Géographie et Histoire



Géographie

La Bolivie est grande comme deux fois la France et elle compte 10 millions d’habitants. Bordée par la Cordillère des Andes à l’Ouest et par l’Amazonie à l’Est, elle n’a pas d’accès à la mer. Multiethnique, la population est composée d’Amérindiens (en majorité), de métis, de descendants d’Européens, mais également d’afro-descendants.

La langue principale est l’espagnol, bien que les langues aymara et quechua soient fréquemment utilisées dans les Andes, et que la Constitution de 2009 reconnaisse 36 langues officielles.

Le territoire est composé de deux régions géographiques distinctes :

  • L’Ouest est traversé par deux cordillères d’orientation Nord-Sud qui bordent un vaste haut plateau : l’Altiplano. La Cordillère occidentale, aride, compte plusieurs sommets dont le Nevado Sajama (6 542 mètres). Le haut plateau est bordé au Nord-Est par la Cordillère royale, où se situent notamment le Nevado Illimani, l’Illampu et la ville de La Paz, qui s’échelonne entre 3 000 m (zone Sud) et 4 058 m (aéroport d’El Alto). La Cordillère orientale abrite des vallées humides et de vastes espaces boisés.
  • Dans la partie Est du pays s’étendent des plaines alluviales bénéficiant d’un climat tropical. Le Nord de ces terres basses, majoritairement recouvert de forêts, appartient au bassin amazonien. Plus au Sud, les terres font partie du bassin du Río Paraguay.


Histoire

Avant la colonisation européenne, le territoire bolivien appartenait en partie à l’Empire Inca, plus grand « État » de l’Amérique précolombienne. Le Royaume d’Espagne conquit la région au XVIe siècle. Pendant la période coloniale, la région s’appelle « Haut-Pérou » ou « Charcas ». Après avoir déclaré son indépendance en 1809, la Bolivie connaît seize années de conflit, qui mènent à la mise en place de la République bolivienne, en hommage à Simón Bolívar, qui rédigea lui-même la Constitution en 1825.

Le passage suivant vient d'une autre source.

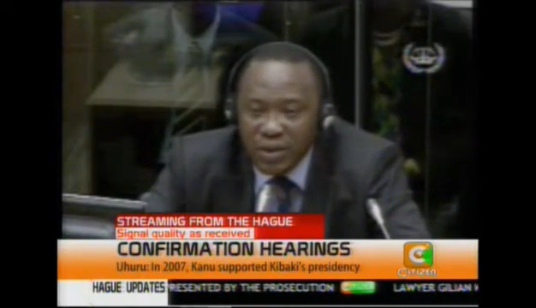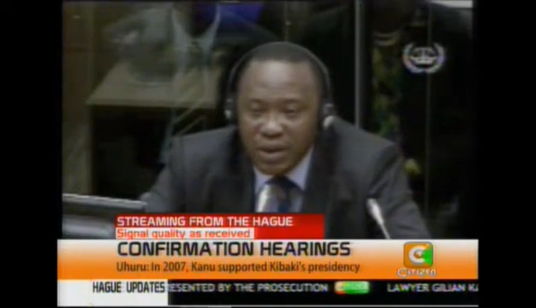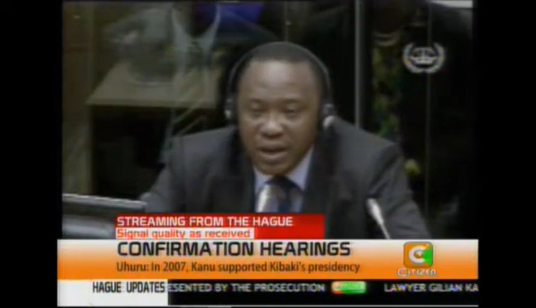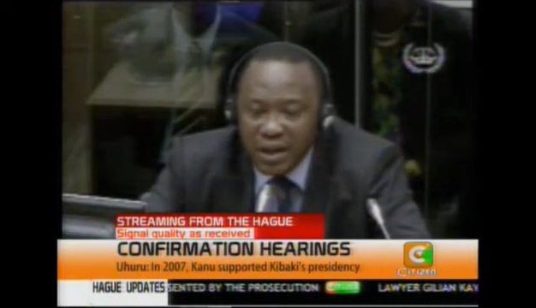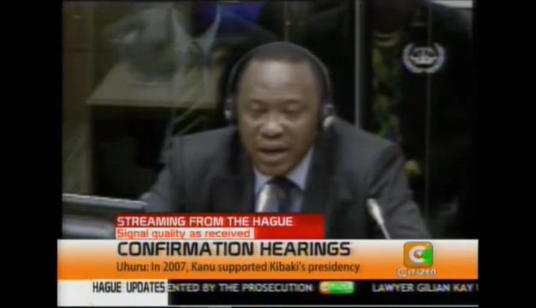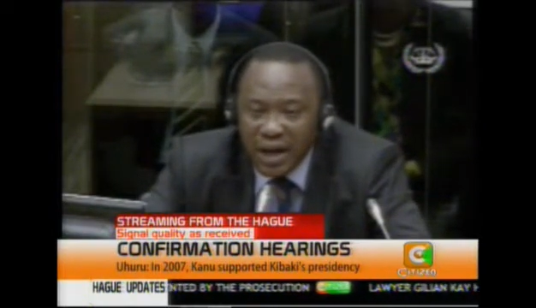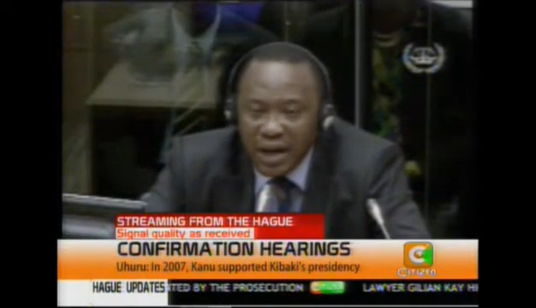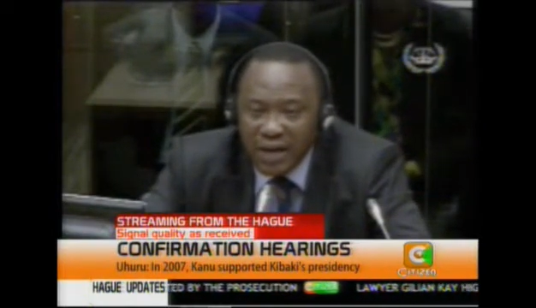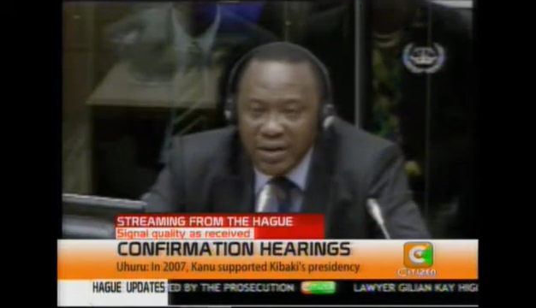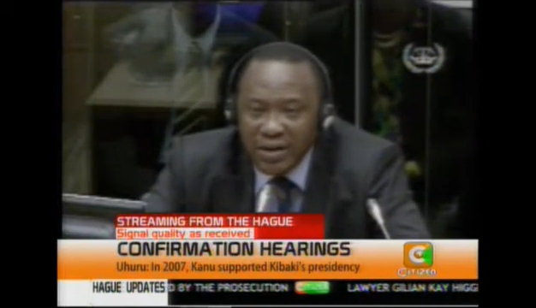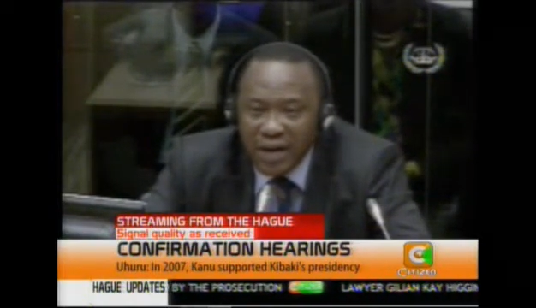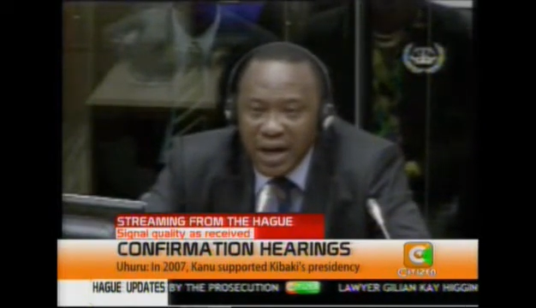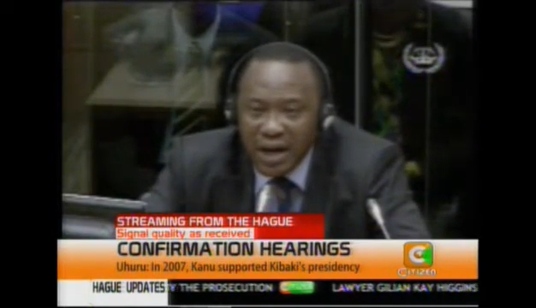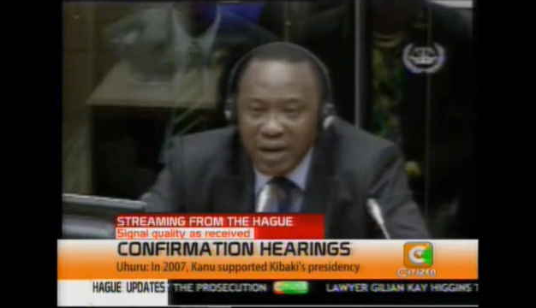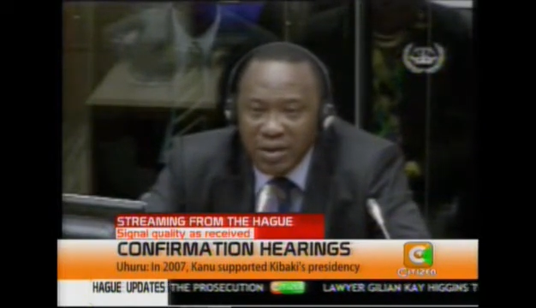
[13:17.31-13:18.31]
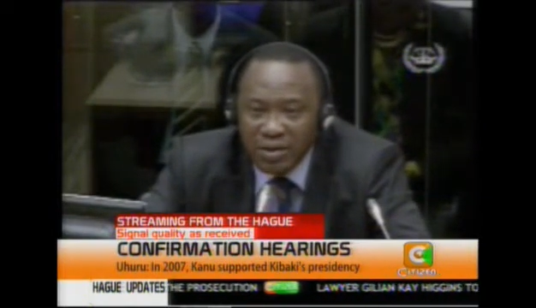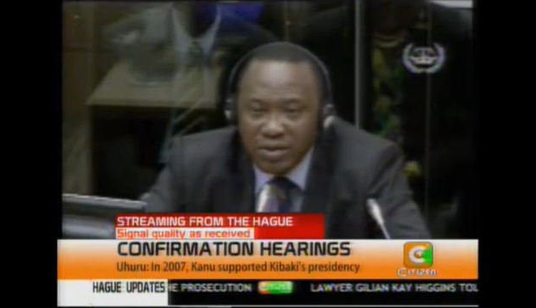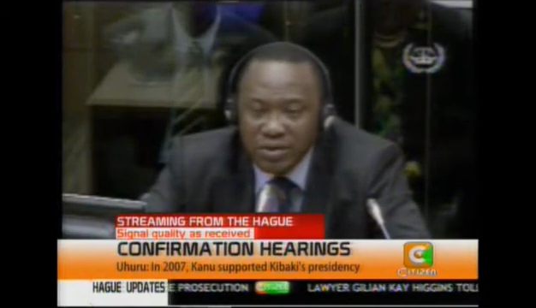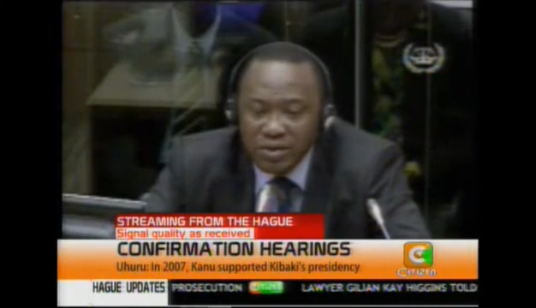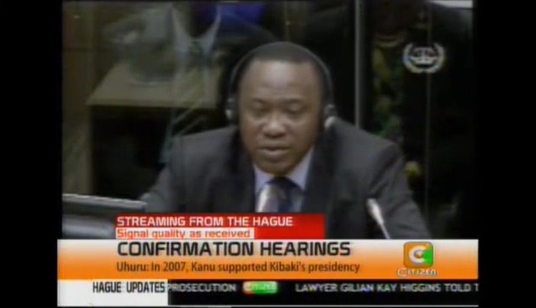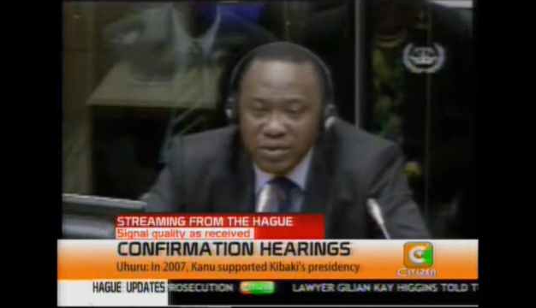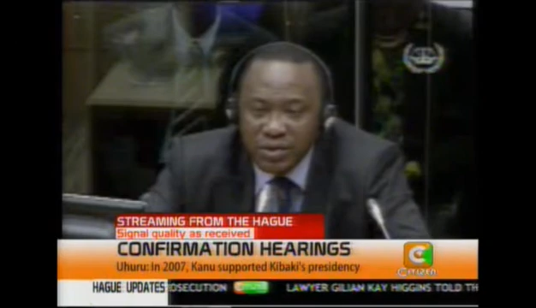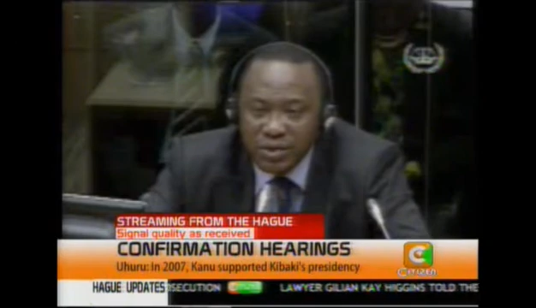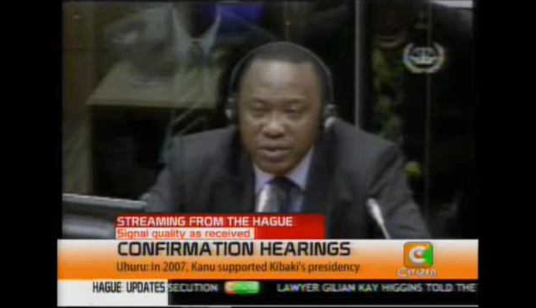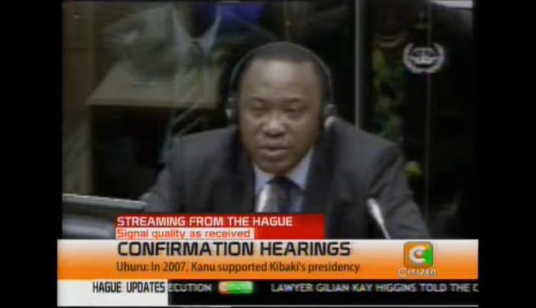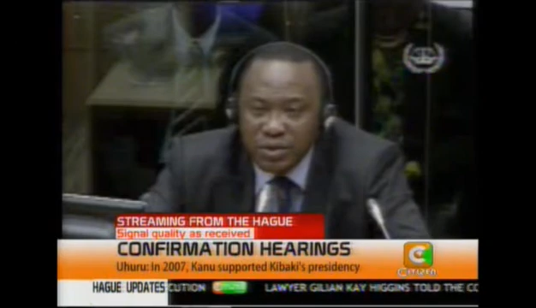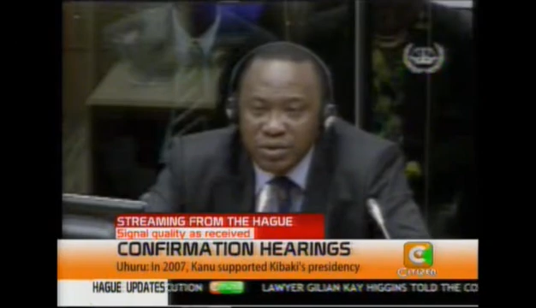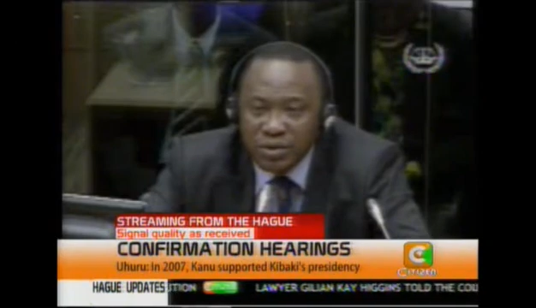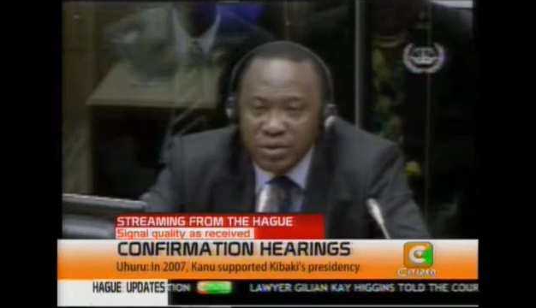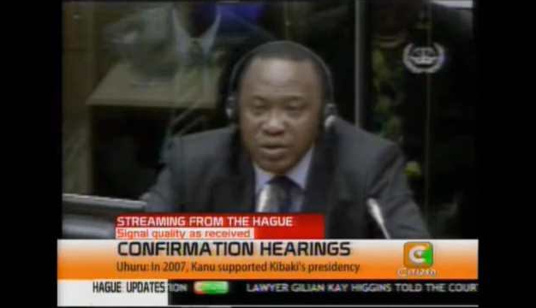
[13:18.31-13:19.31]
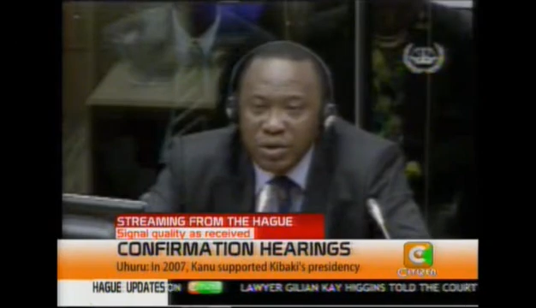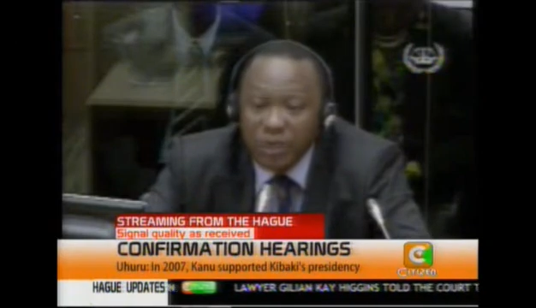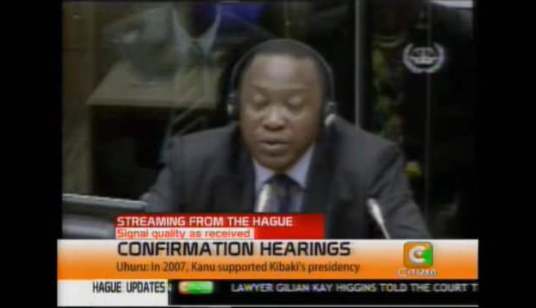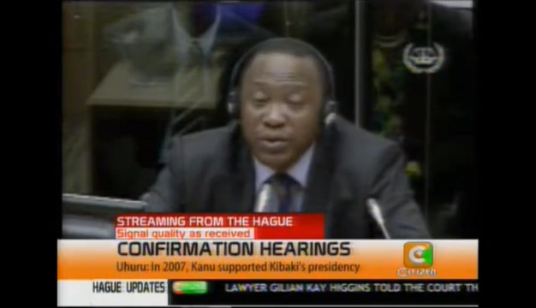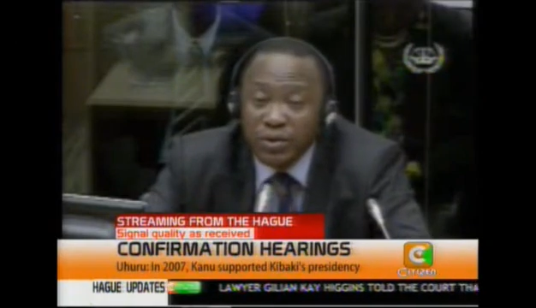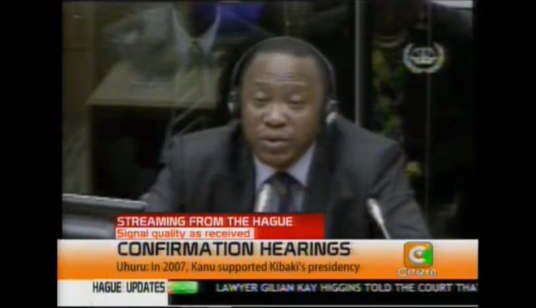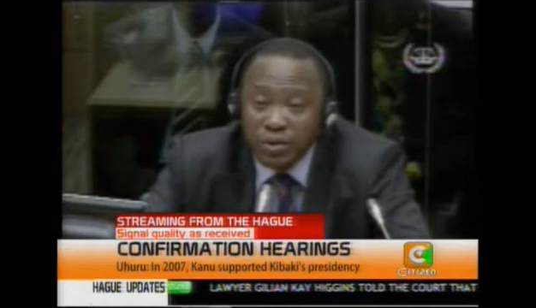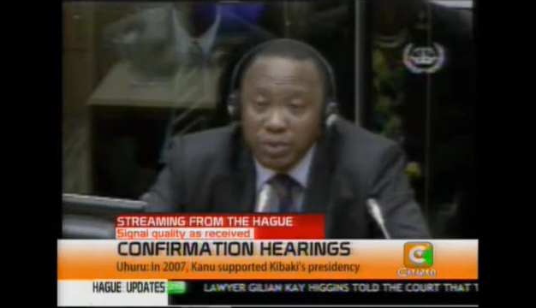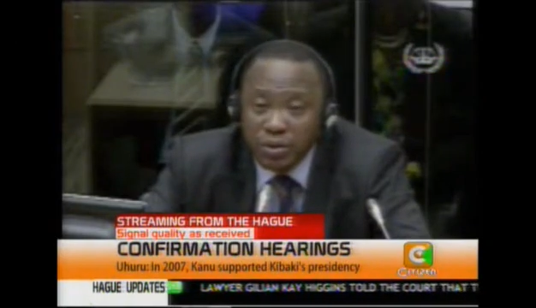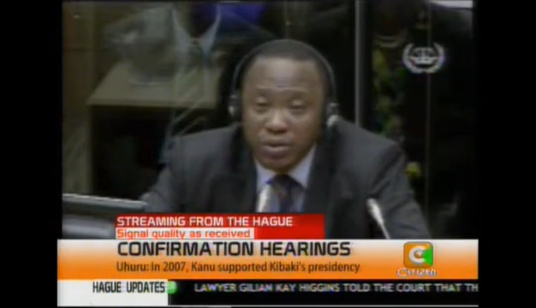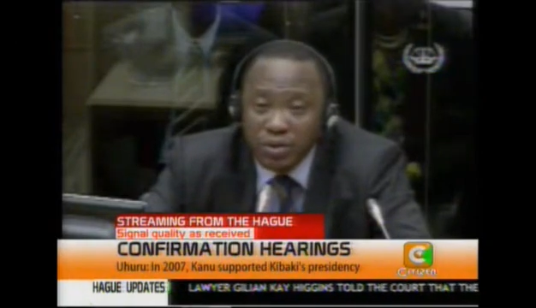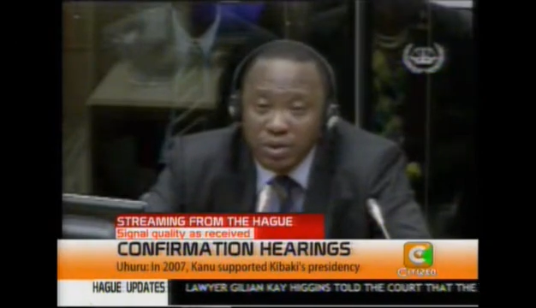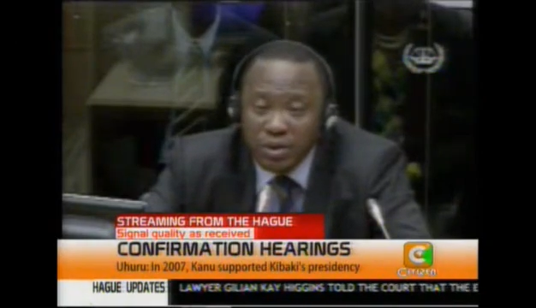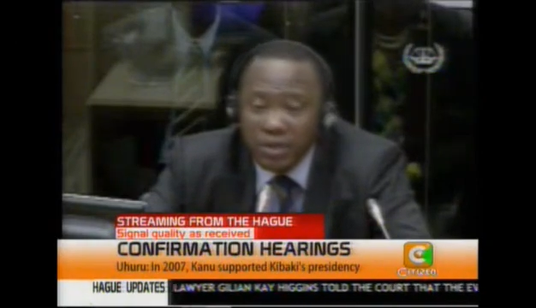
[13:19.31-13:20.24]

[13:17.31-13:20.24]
we had now to go through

Officiellement créée en 1825, la Bolivie s’est rapidement heurtée aux ambitions de ses voisins, qui l’ont amputée de près de la moitié de son territoire. Les conflits avec le Brésil (1860, 1903) lui ont fait perdre la province amazonienne de l’Acre (zone de production de caoutchouc). La guerre contre le Chili (1879) l’a privée de son accès à la mer. Enfin, elle a dû céder le Sud du pays à l’Argentine et au Paraguay (guerre du Chaco de 1932-1935).

Au milieu du XXe siècle, un renouvellement du paysage politique s’est opéré avec le mouvement nationaliste révolutionnaire (Movimiento Nacionalista Revolucionario), créé en 1941 et qui va jouer un rôle-pivot dans la vie politique du pays jusque dans les années 1960. Malgré l’opposition de l’armée, il accède au pouvoir en 1952 par une révolution, sous les traits de Victor Paz Estensoro, octroie le suffrage universel, engage sous la pression paysanne une réforme agraire en 1953 et nationalise, moyennant de fortes indemnisations, les mines des trois principaux « barons de l’étain » du pays. Sa politique interventionniste s’infléchit progressivement et s’ouvre à l’influence des États-Unis. Entre 1963 et 1982, les militaires occupent le devant de la scène, à la faveur de nombreux coups d’État.

A la fin des années 1990, une nouvelle figure politique émerge par la voie du syndicalisme agricole : Evo Morales, qui dirige le mouvement des cultivateurs de coca. Il est élu député en 1997. Le Mouvement vers le socialisme (MAS), qu’il a créé, devient le premier parti d’opposition au Congrès en 2002. La même année, Evo Morales se place en deuxième position lors de l’élection présidentielle. En 2006, il devient le premier président de Bolivie issu de la population autochtone.